Data excerpts

——

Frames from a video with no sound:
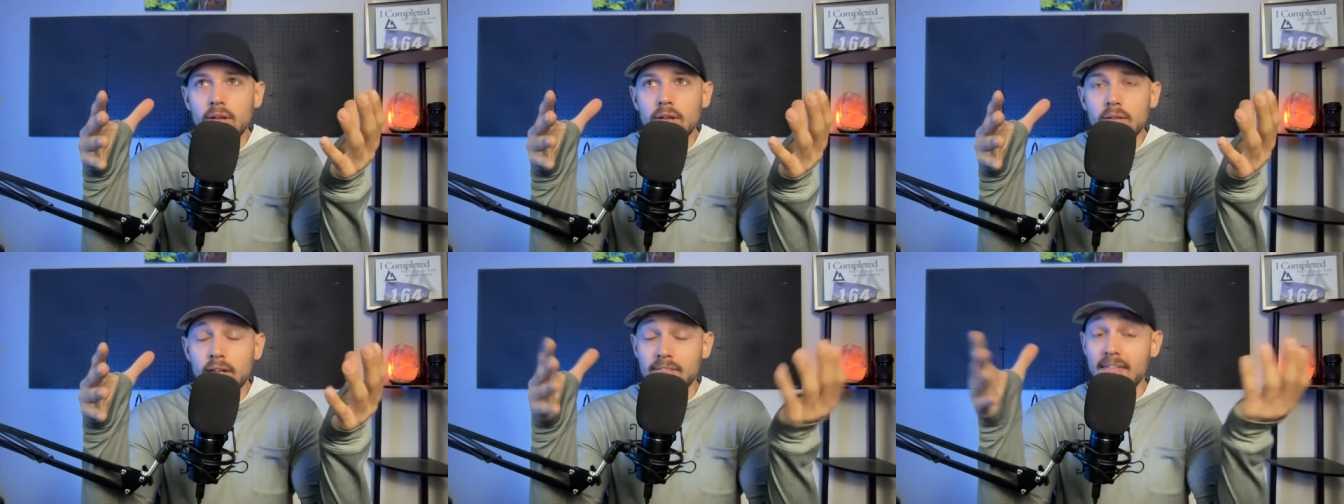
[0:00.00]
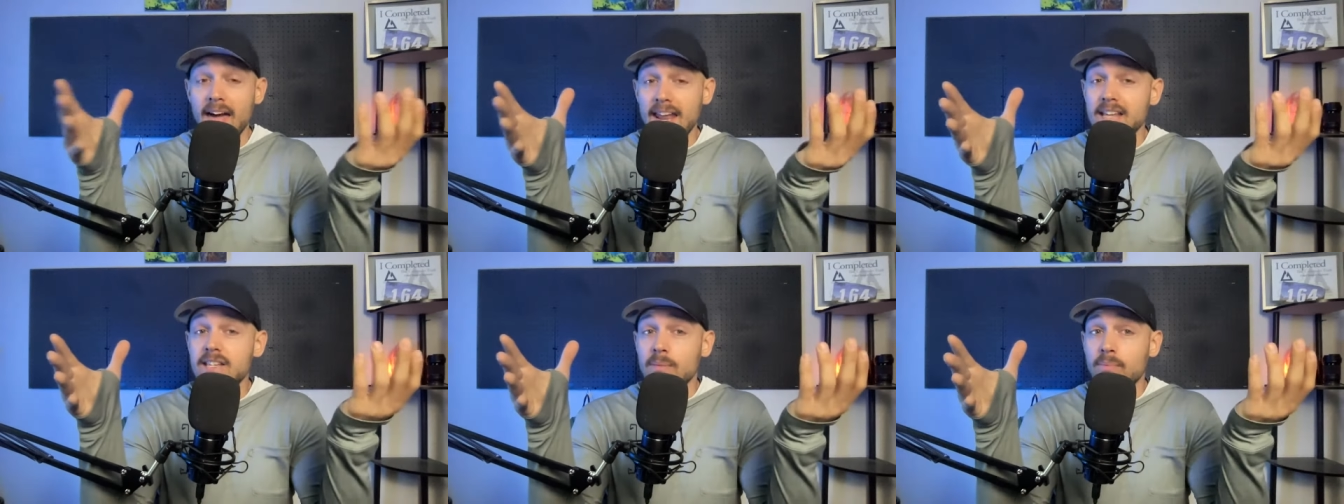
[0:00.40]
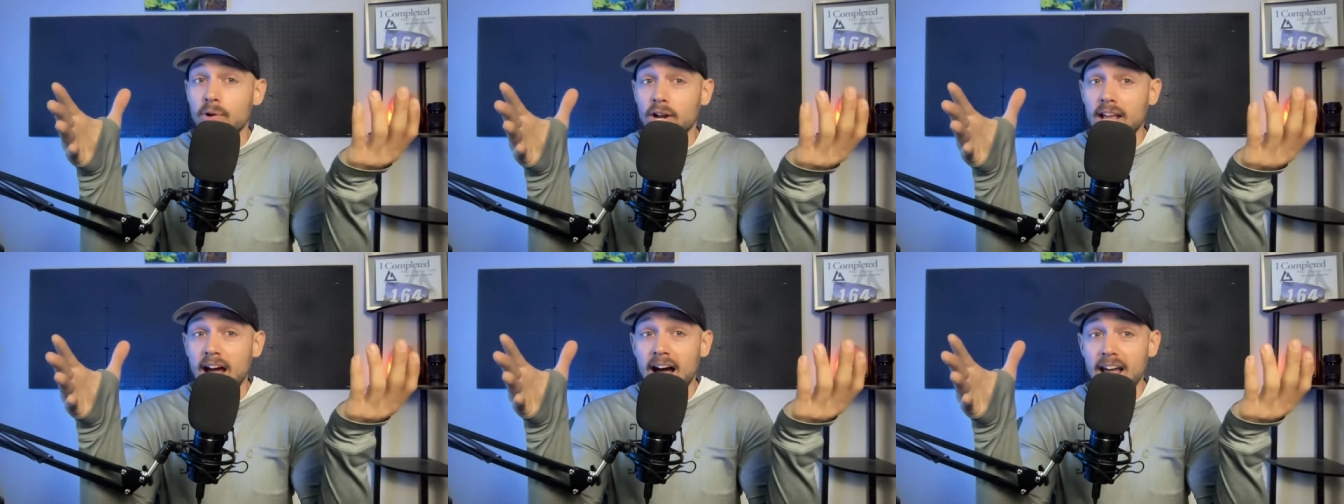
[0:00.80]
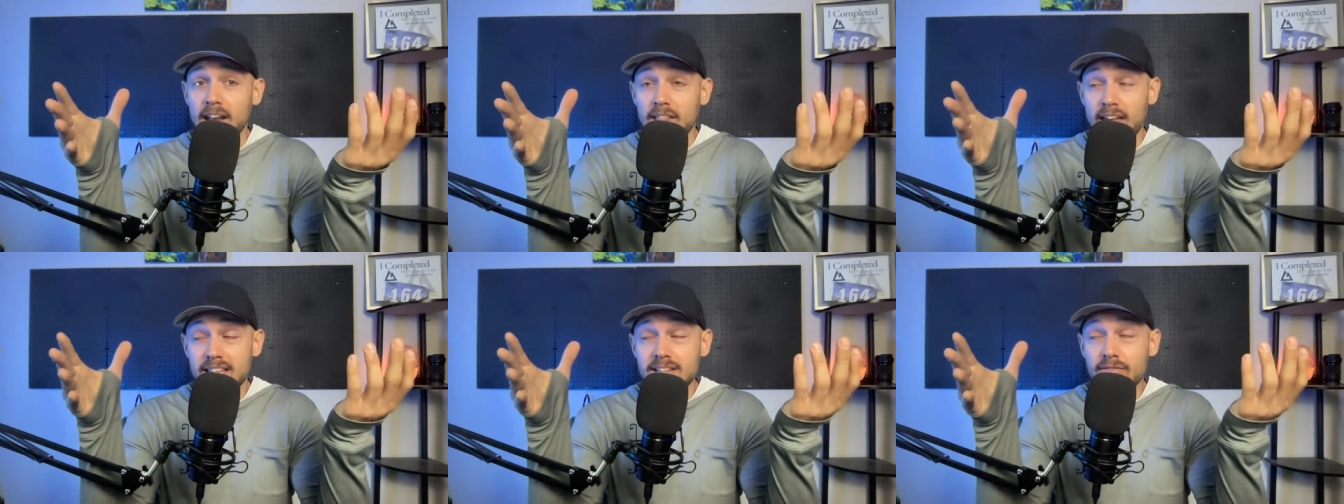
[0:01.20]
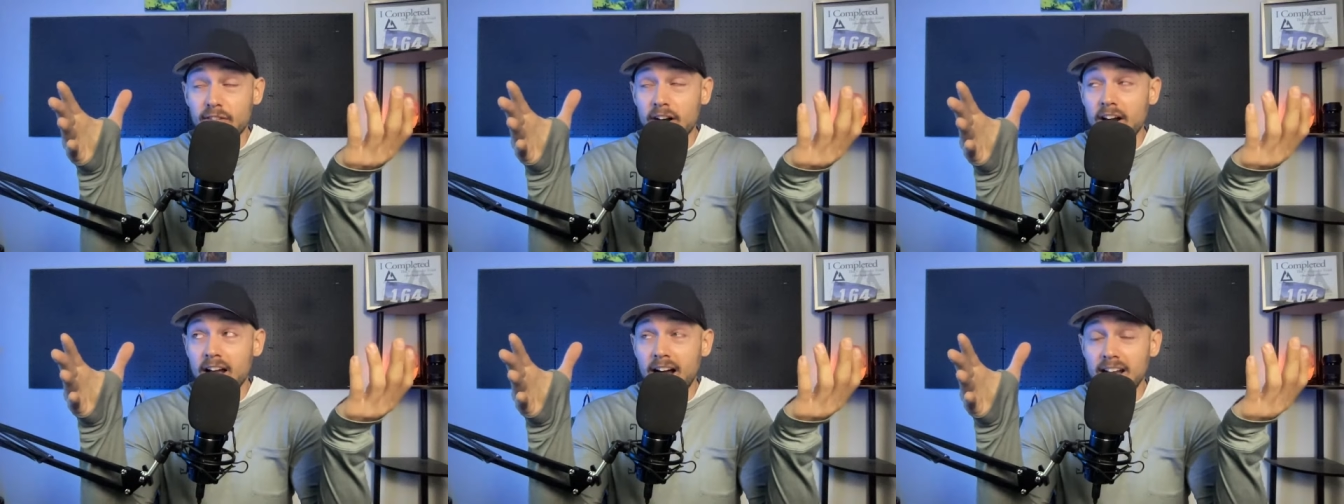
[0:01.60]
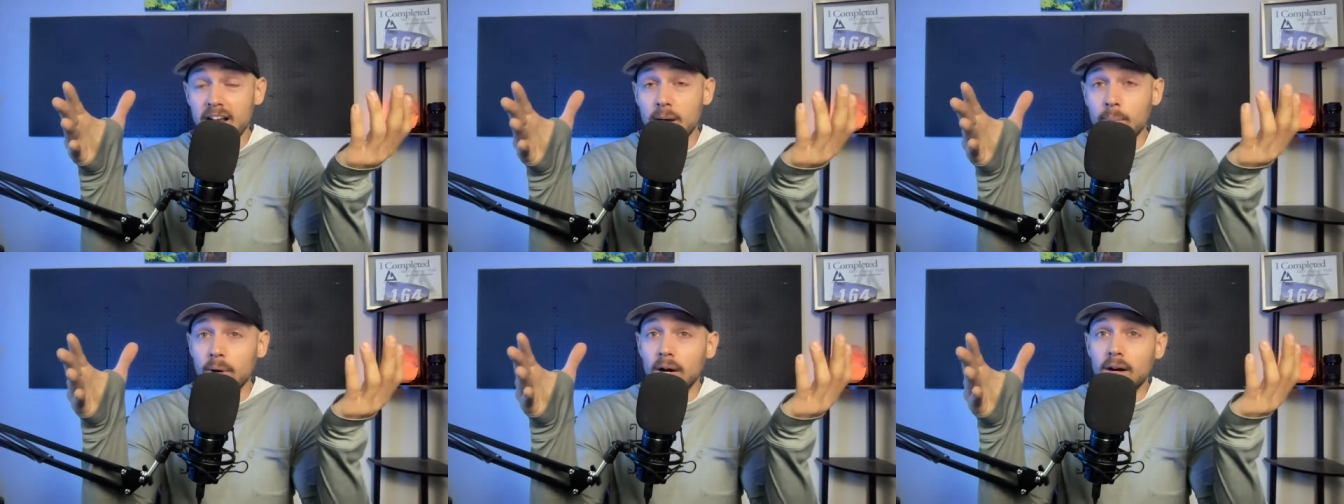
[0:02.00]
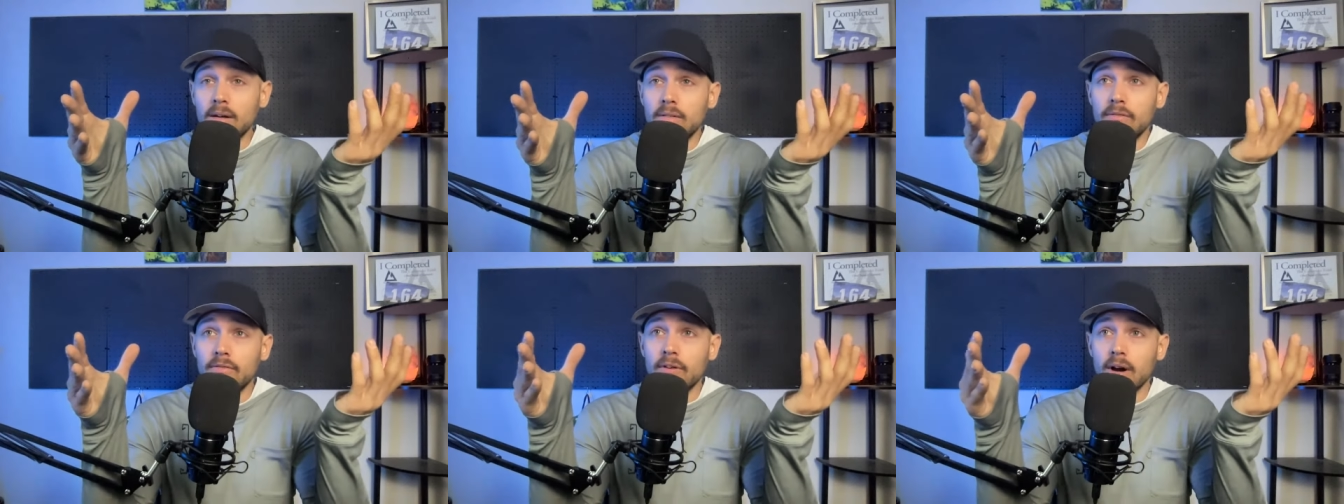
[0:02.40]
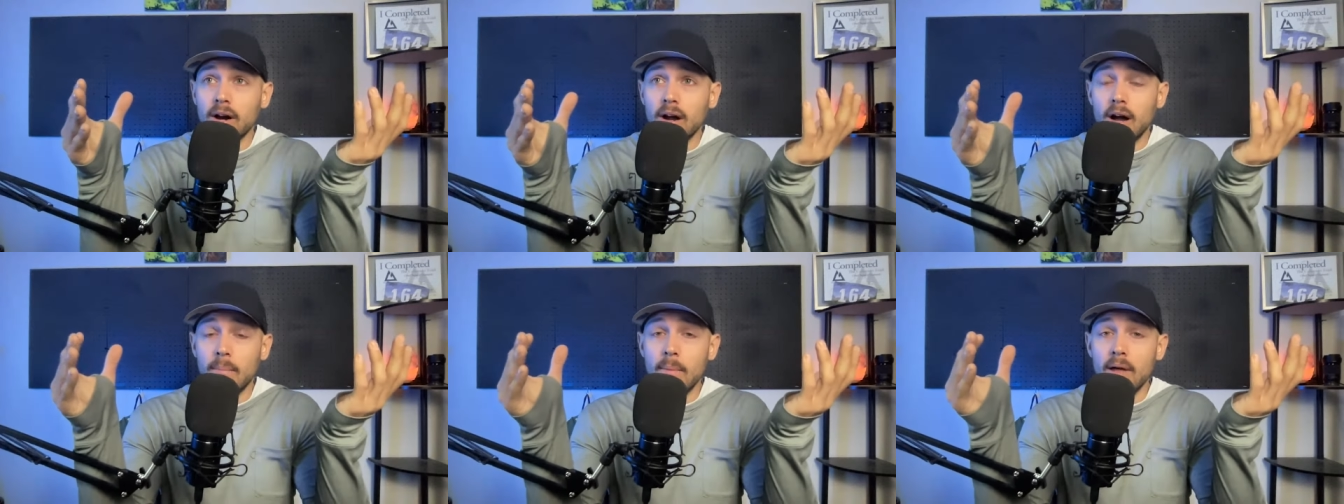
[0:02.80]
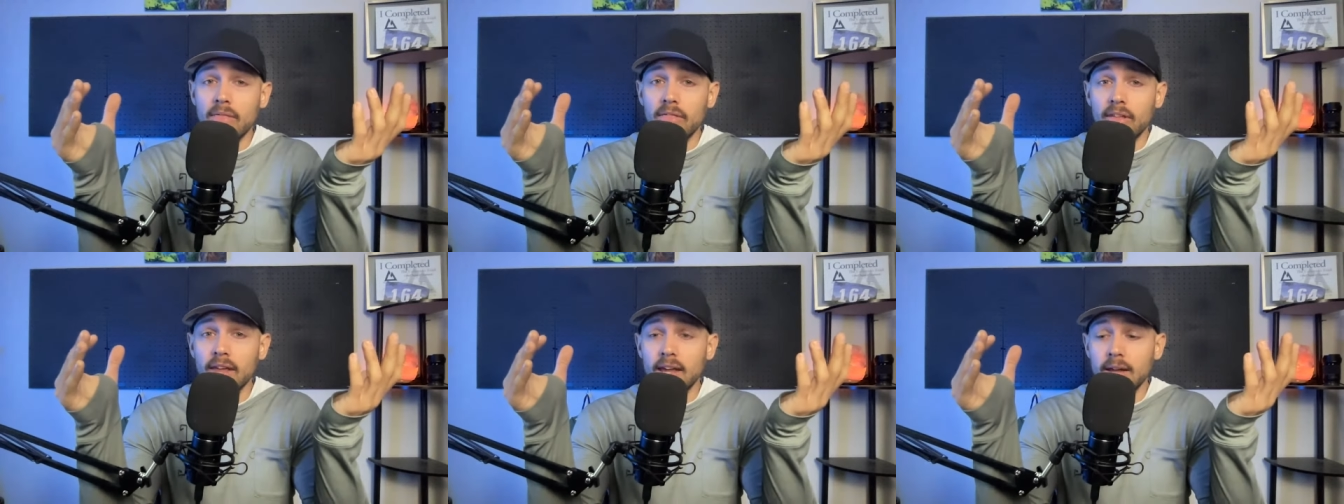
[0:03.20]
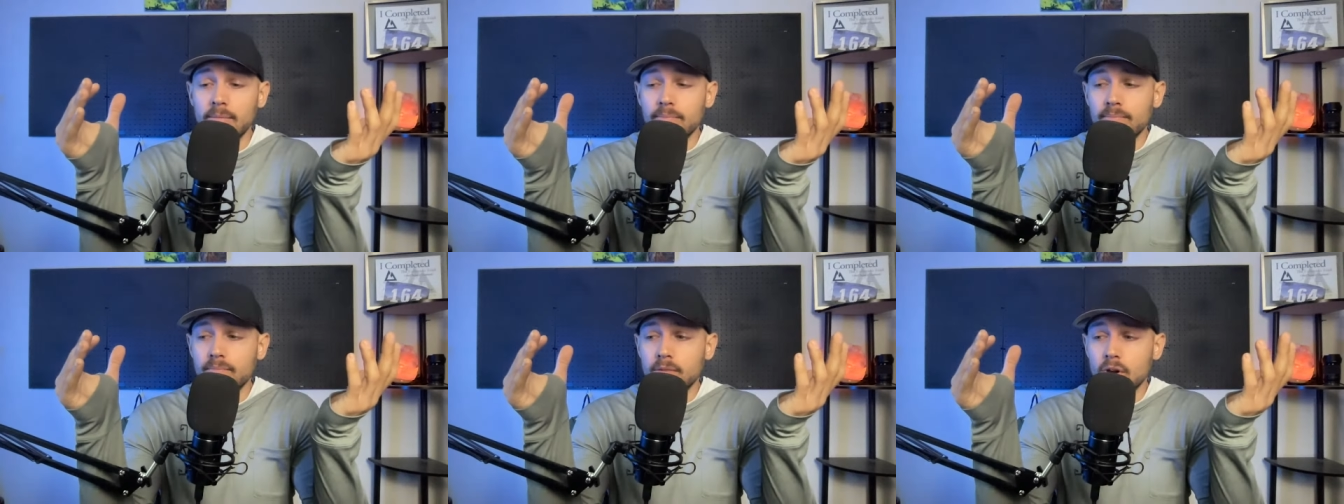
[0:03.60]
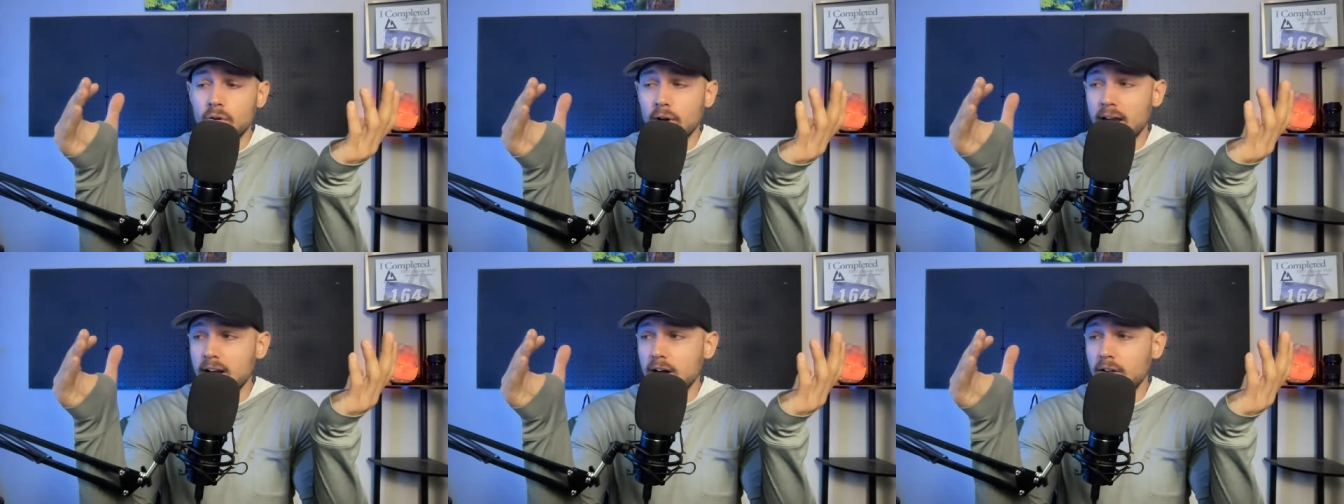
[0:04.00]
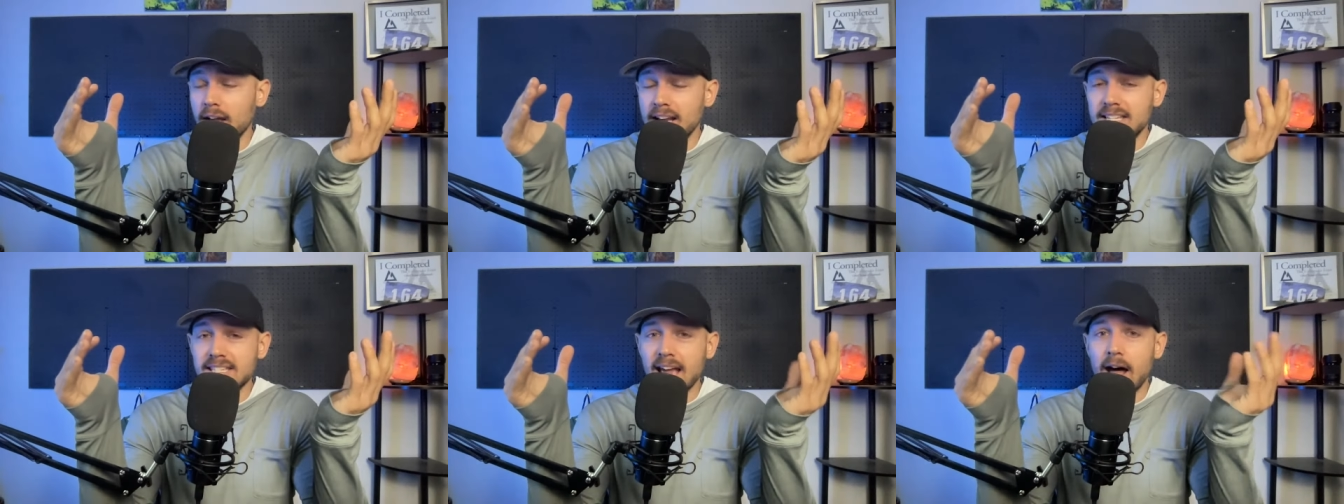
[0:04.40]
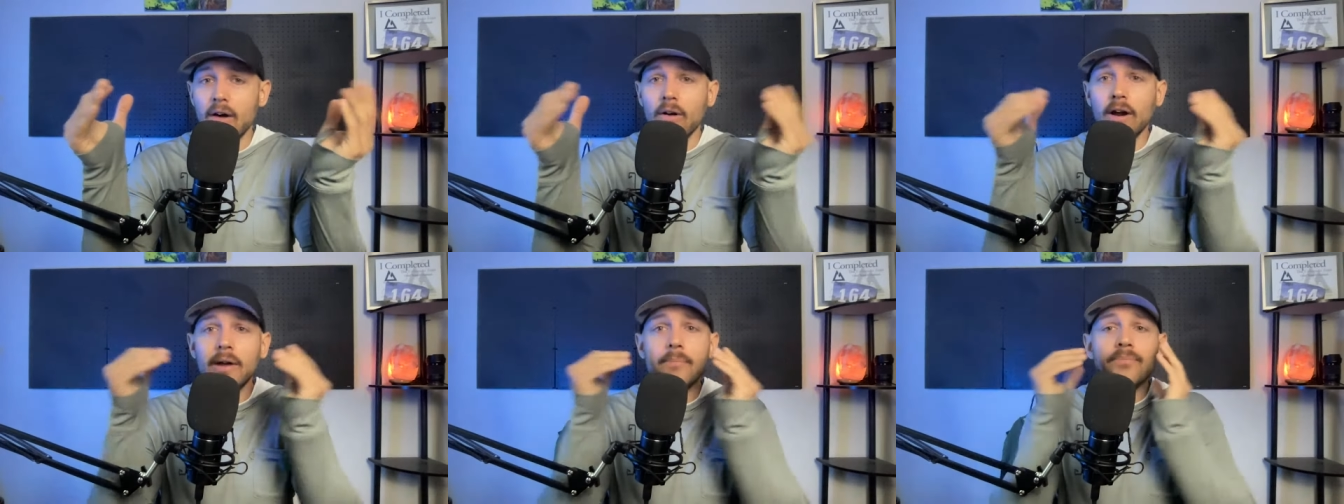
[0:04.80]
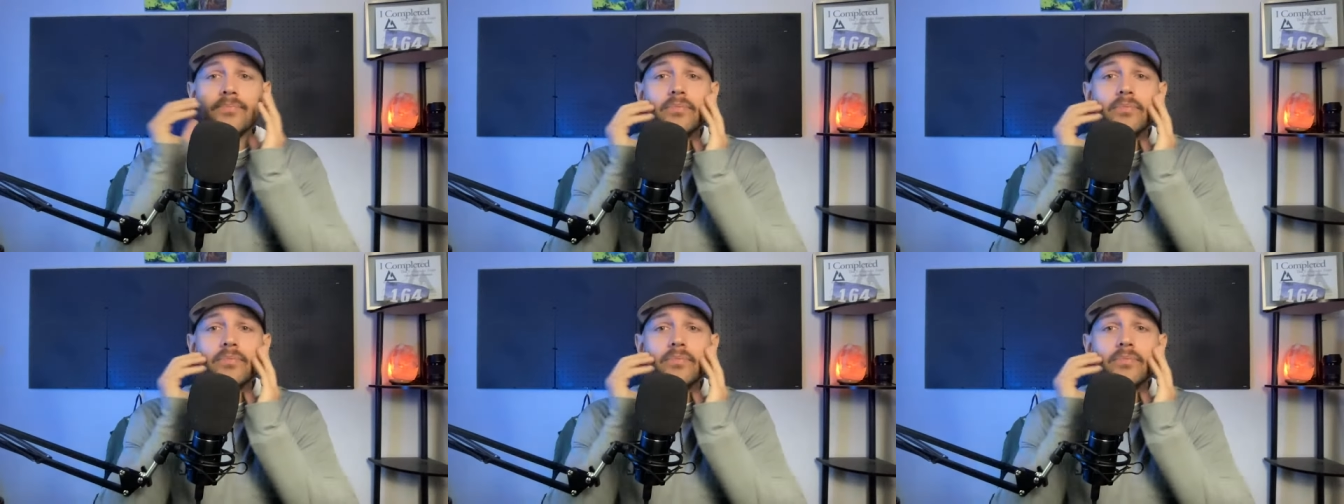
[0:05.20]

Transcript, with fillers: like that is a pretty high, that's a very high number for a monthly creator like salary.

——

Considering the records above, count the lines where the string "with" occurs and return that number alone.

2